Ciò è intollerabile. Dopo un anno di rinvii il contratto scuola va firmato rispettando  i patti.

E’ trascorso un anno dall’accordo del 30 novembre in cui governo e sindacati hanno deciso il rinnovo dei contratti pubblici e fissato i paletti su cui rinnovarli. In quell’accordo – ricorda il segretario generale della Uil scuola, Pino Turi –  il Governo Renzi si impegnava, nero su bianco, a rinnovare i contratti e restituire alla contrattazione ciò che la legge Brunetta e la 107 avevano sottratto ai lavoratori
Ci è voluto un anno, un tempo infinito per un contratto fermo da dieci anni, per arrivare all’apertura all’Aran dei contratti stessi ed ancora non si vede la luce.
Per la parte economica, di per sé insufficiente, assistiamo alla guerra sui numeri messa in piedi dalla solita burocrazia arrogante che usa i numeri per fare politica.
A noi i conti non tornano: trasformare in percentuale l’aumento medio degli 85 euro, indistintamente su tutti i comparti – fa notare Turi – avvantaggia i comparti con le retribuzioni più elevate, in contrasto con l’accordo del 30 novembre che prevede la riduzione della forbice retributiva e la valorizzazione dei livelli retributivi che più hanno sofferto la crisi economica ed il blocco della contrattazione  che, come è noto comprendono la scuola che rappresenta il fanalino di coda nelle retribuzioni dei dipendenti pubblici.
In pratica la piramide rimane ben salda, con base ampia di chi continua a pagare e stretta di chi ci guadagna ancora di più.
Ora nessuno può pensare che gli 85 euro possano rappresentare il recupero di ciò che è stato sottratto dai governi in questi dieci anni – aggiunge Turi –  ma pensare di ridurlo ancora, equivale ad una provocazione per il personale della scuola a cui non potremo che rispondere adeguatamente con azioni di mobilitazione.
La questione retributiva, fa il pari con quella giuridica – mette in chiaro il segretario Uil Scuola – se si pensa che, anche per le relazioni sindacali, si pongono problemi sul recupero della contrattazione in luogo della legge.

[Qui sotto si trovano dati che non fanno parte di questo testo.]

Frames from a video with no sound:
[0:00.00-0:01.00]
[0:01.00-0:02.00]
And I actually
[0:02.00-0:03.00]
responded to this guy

E’ legittimo pensare  – continua – che gli interessi di potere di questo paese sono sempre  in movimento per arginare la crescita di consenso dei sindacati che si cerca di mortificare per spianare  la strada al pensiero unico e alla voglia di privatizzazione della cosa pubblica.

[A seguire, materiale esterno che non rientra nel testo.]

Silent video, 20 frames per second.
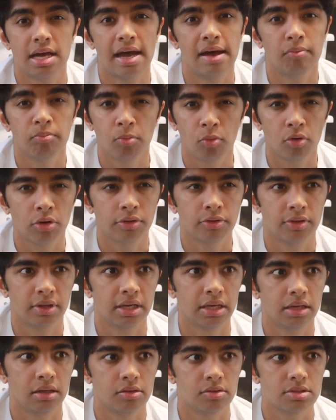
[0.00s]
have more
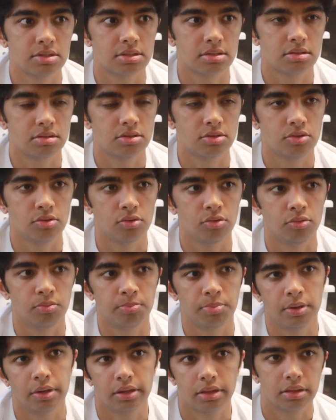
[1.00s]
things to
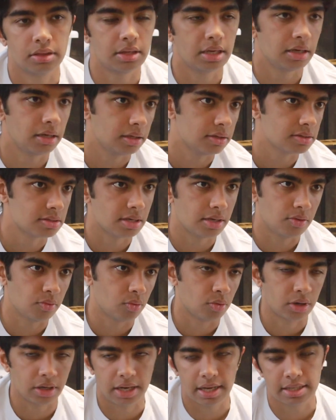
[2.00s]
put things and
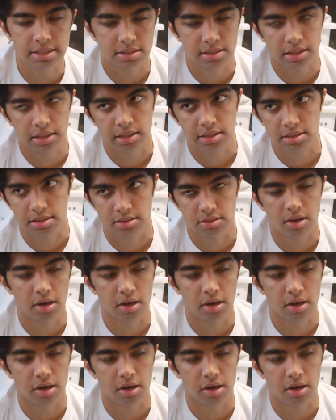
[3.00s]
organize things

Su questi temi, importanti e cruciali per una categoria duramente messa alla prova in questi anni, le forze politiche ormai in campagna elettorale, dovranno confrontarsi, dovranno considerarali nei loro programmi.

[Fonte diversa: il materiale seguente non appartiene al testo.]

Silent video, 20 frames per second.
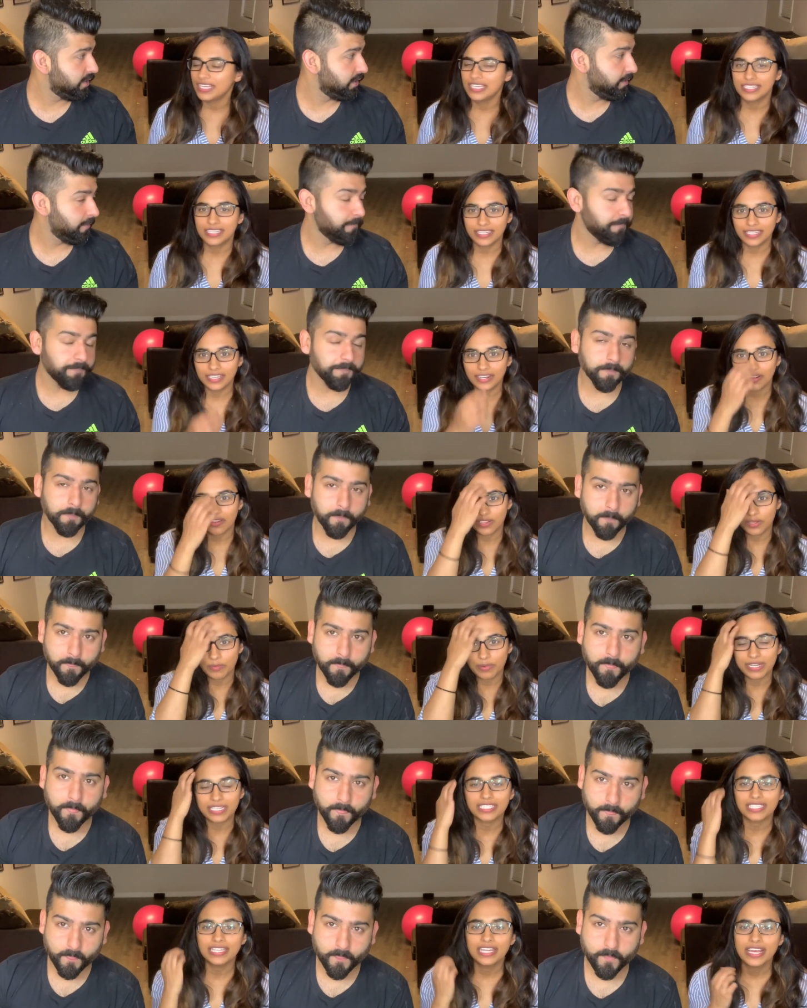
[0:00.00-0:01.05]
Speaker 1: He did get all the
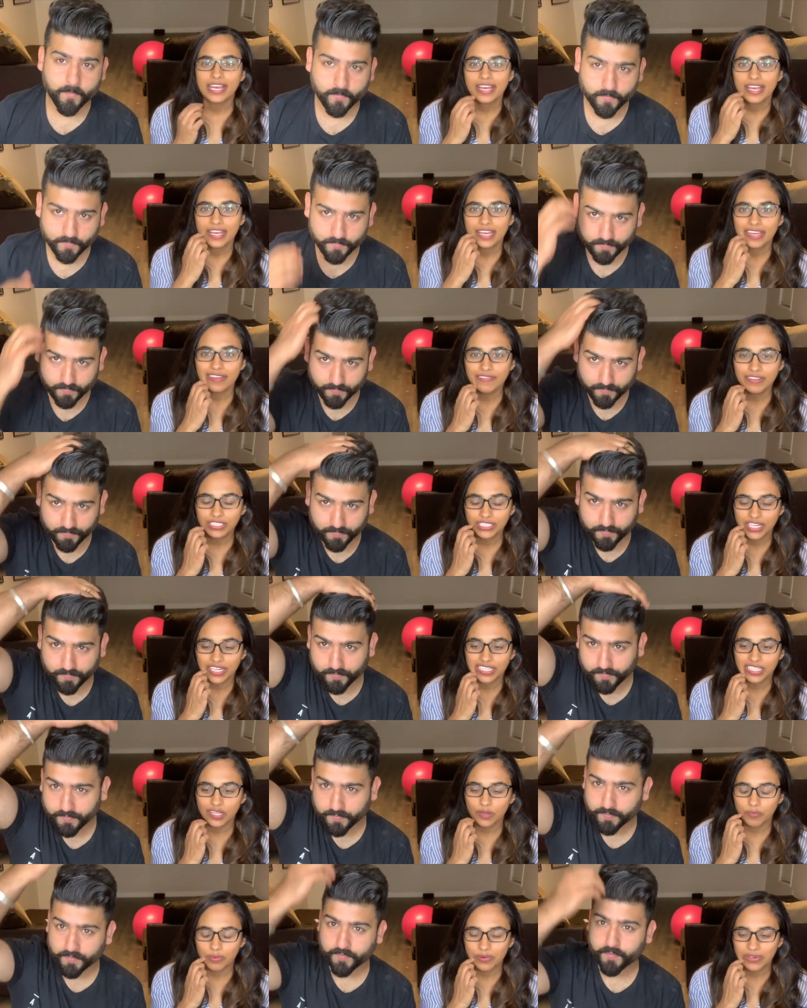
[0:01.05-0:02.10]
praise. And even
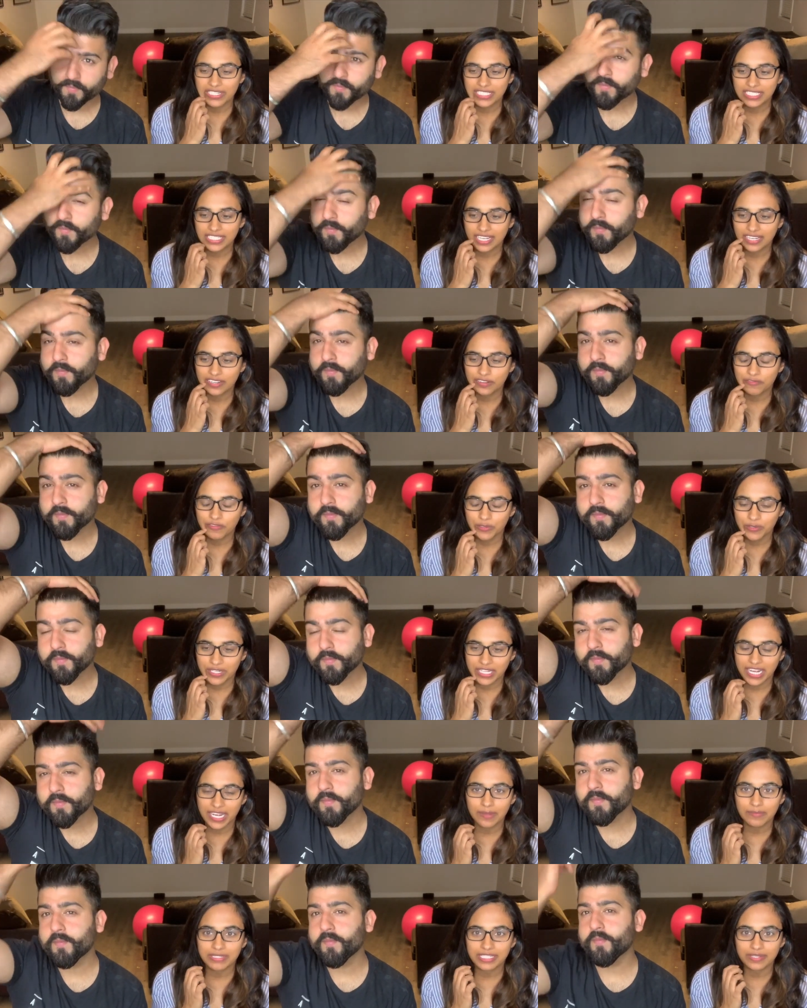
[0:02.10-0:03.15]
Shahid Kapoor said a few
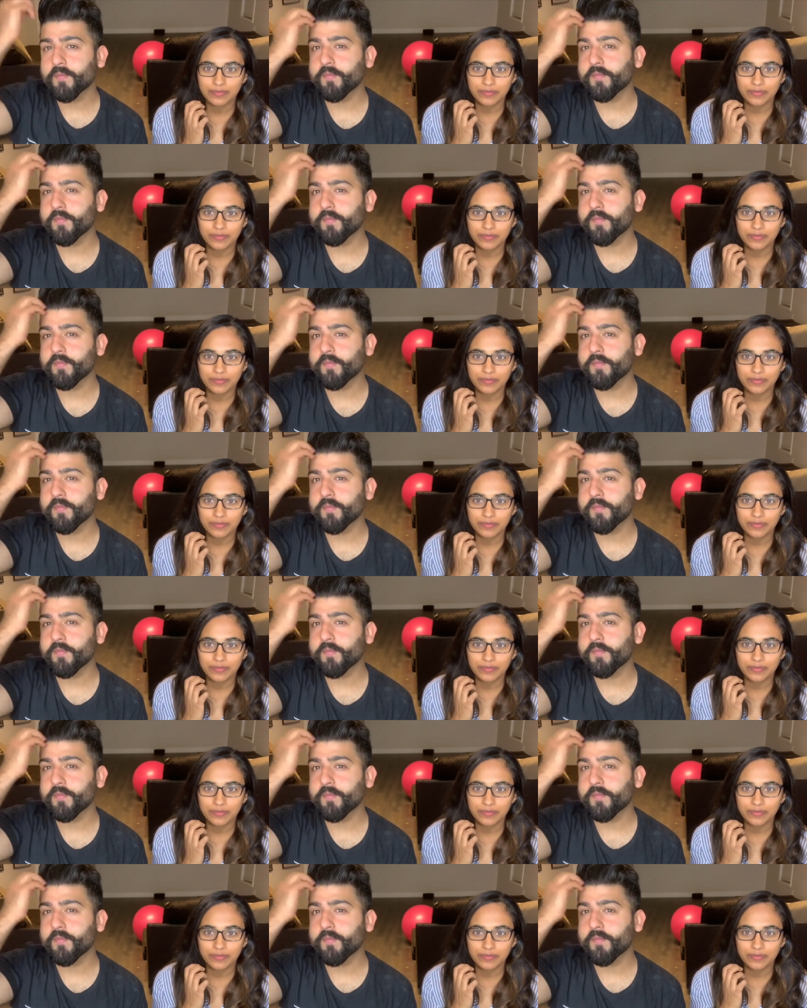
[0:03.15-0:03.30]
times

Nessuno può pensare di farlo – commenta Turi –  senza aver firmato un contratto bloccato da dieci anni.
Un rinnovo atteso e necessario per il quale ci vuole la firma dei sindacati di categoria.
Cosa non scontata, se non si rispetta la lettera e la sostanza dell’accordo del 30 novembre.
Ci aspettiamo che il Governo non si faccia condizionare da calcoli elettoralistici e sia con noi nella definizione di un contratto che deve servire per ridare fiducia e dignità al lavoro che si fa ogni giorno nelle scuole italiane,  che rappresentano un valore per il Paese ed un riferimento per i cittadini.